When Psyche is distraught over the loss of her love Eros, she attempts suicide in a river. She survives and the god Pan offers her comfort and advice.
Burne-Jones painted this version of Pan and Psyche after his lover, Maria Zambaco, attempted to throw herself in Regent’s Canal in an ugly and embarrassing scene.
It was the breaking point of an illicit relationship that was painful for all involved. Burne-Jones had intense feelings for Maria but could not bring himself to abandon his children or his wife Georgie. Maria had grown increasingly desperate and, upon the realization that he would not leave his family, presented Ned with a sufficient amount of laudanum to kill them both. In response to his shocked refusal, she ran to the river and he was forced to wrestle her to the ground.
Even though over a hundred years have passed, I feel uncomfortable blogging about something so personal and painful. Yet, it is interesting to see how Burne-Jones depicted Maria after their affair ended.
He casts her as Phyllis in Phyllis and Demophoon.

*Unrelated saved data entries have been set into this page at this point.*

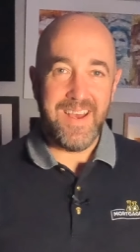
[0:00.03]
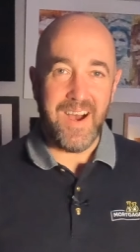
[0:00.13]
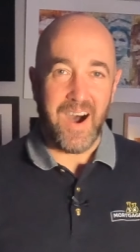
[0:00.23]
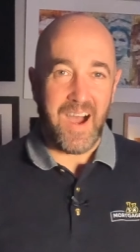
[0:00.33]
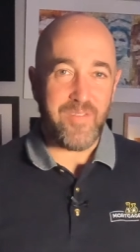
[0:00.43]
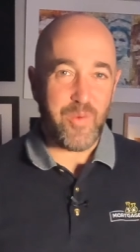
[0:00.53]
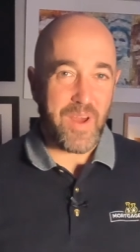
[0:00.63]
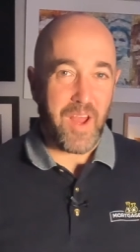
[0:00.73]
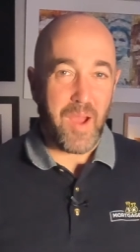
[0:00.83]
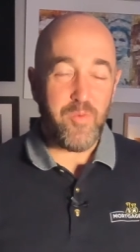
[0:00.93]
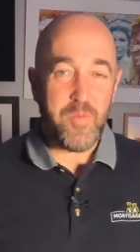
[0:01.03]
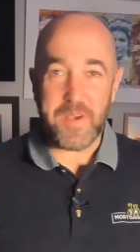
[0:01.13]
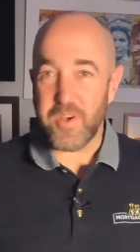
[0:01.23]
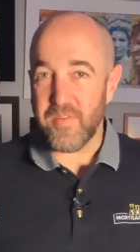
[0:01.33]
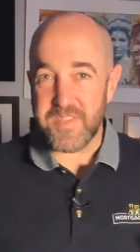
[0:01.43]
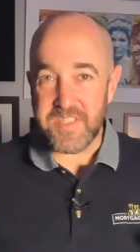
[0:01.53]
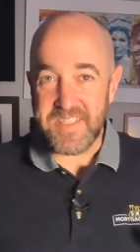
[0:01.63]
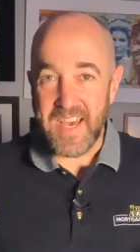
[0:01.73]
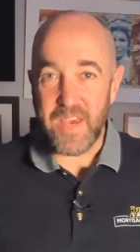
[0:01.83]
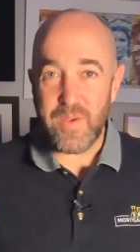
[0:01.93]
Hi everyone, I'm Rupert Gough and
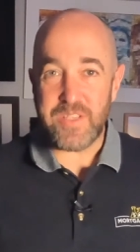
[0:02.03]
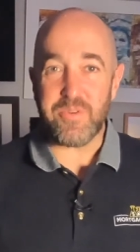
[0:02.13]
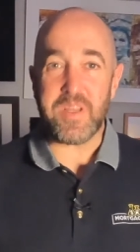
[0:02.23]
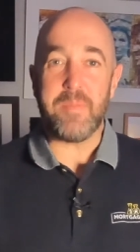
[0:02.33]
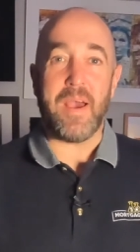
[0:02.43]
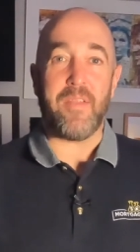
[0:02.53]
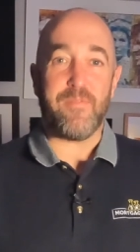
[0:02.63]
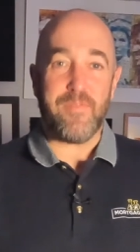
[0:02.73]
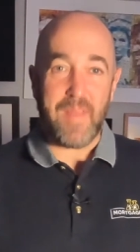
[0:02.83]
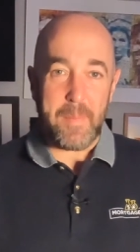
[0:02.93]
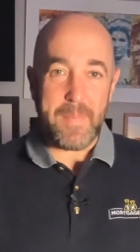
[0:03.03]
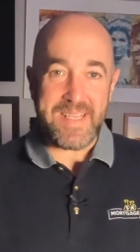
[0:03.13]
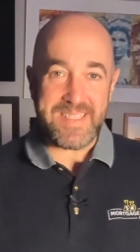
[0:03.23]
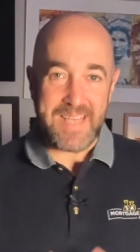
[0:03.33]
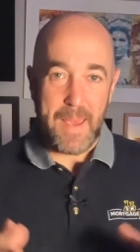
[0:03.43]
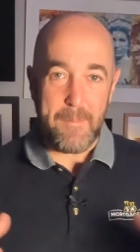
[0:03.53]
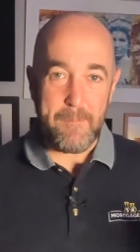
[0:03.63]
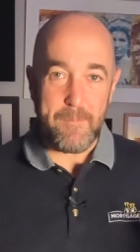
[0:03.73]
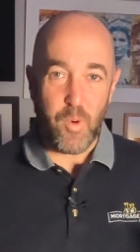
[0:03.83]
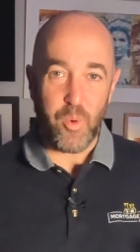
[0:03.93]
today we're talking about flatmates and
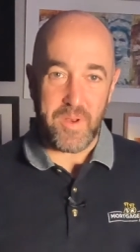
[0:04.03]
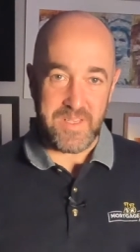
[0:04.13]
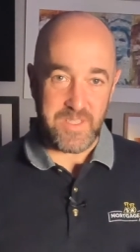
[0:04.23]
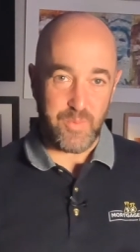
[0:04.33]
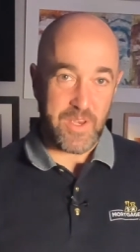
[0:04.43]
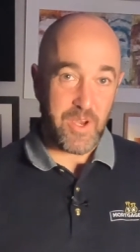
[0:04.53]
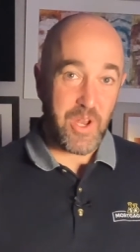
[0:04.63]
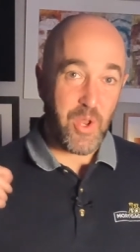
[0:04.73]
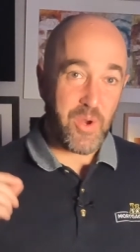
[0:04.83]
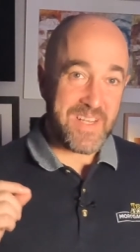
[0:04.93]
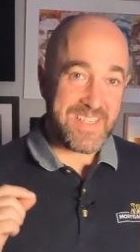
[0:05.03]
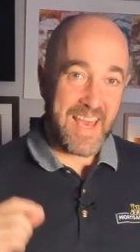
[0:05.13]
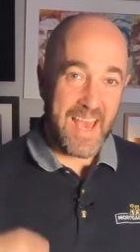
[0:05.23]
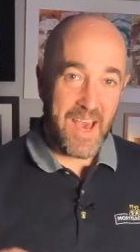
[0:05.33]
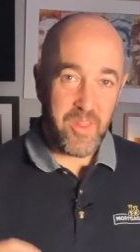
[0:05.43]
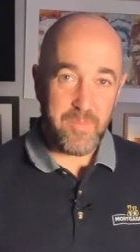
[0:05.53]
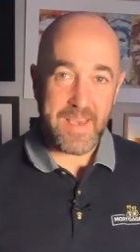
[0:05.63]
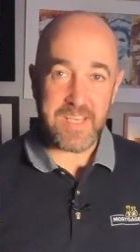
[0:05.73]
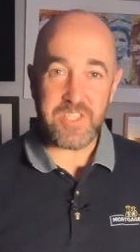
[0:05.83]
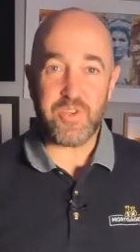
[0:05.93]
boarders. We're going to look into how the
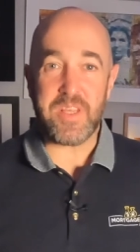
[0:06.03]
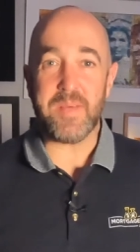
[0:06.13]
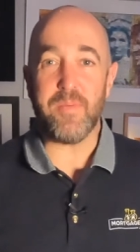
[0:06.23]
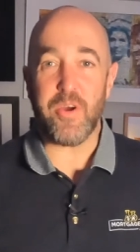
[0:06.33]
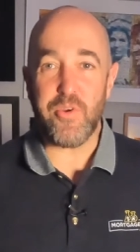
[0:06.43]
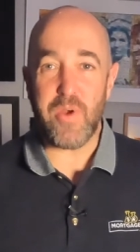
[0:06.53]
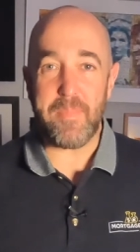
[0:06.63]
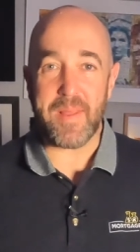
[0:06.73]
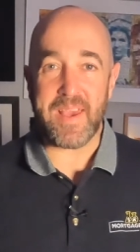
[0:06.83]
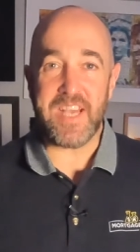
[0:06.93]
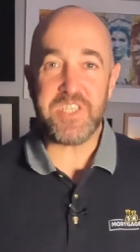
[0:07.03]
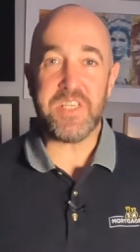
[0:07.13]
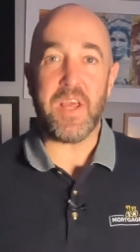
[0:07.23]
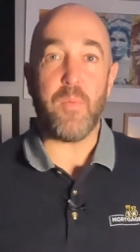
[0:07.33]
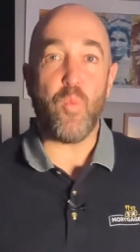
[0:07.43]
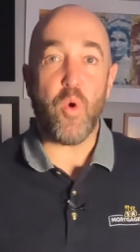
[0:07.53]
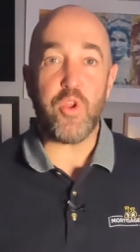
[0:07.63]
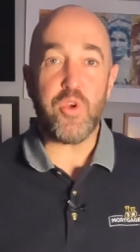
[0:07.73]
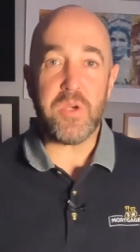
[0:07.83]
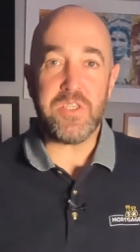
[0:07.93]
banks treat them on your application and what
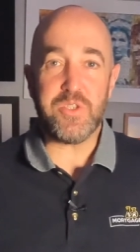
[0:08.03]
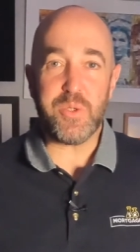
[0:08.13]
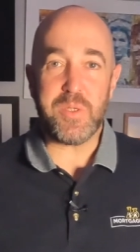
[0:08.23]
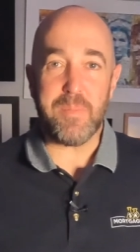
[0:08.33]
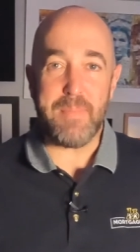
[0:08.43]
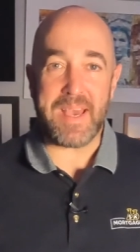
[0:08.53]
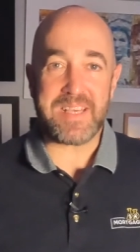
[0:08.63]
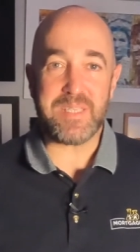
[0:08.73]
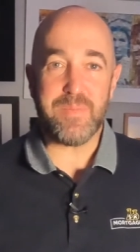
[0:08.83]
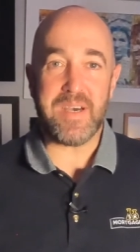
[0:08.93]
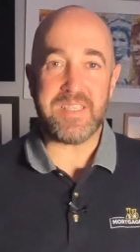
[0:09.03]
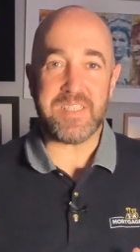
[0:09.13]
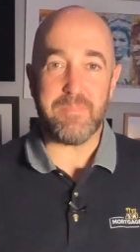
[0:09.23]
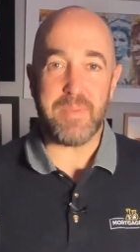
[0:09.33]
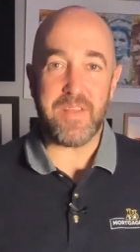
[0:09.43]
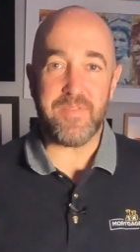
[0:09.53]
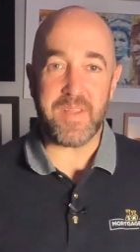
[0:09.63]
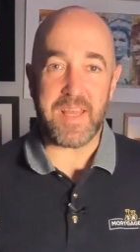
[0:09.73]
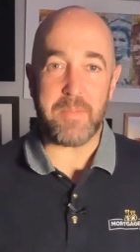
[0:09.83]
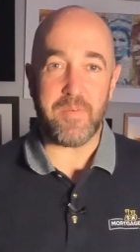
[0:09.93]
you can do to maximise the benefit
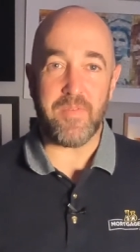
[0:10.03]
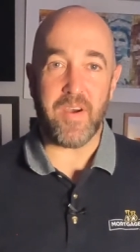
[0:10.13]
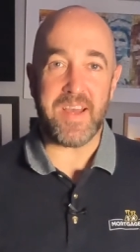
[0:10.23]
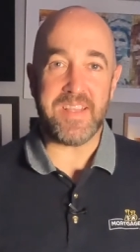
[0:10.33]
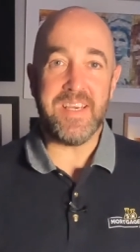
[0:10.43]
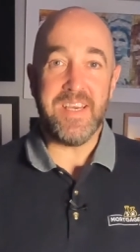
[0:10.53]
they provide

Phyllis committed suicide by hanging when her lover Demophoon left her.
Perhaps even more telling is his choice to portray her as Nimue as she entraps Merlin in The Beguiling of Merlin. Through his work, Burne-Jones tells us an autobiographical tale of his own beguiling and his entrapment because of their affair. Perhaps The Beguiling of Merlin was a way of marking the end of the drama. He was disillusioned, even writing that she was “A woman at her best, self-denying and devoted, is pathetic and lovely beyond words; but once she gets the upper hand and flaunts, she’s the devil.”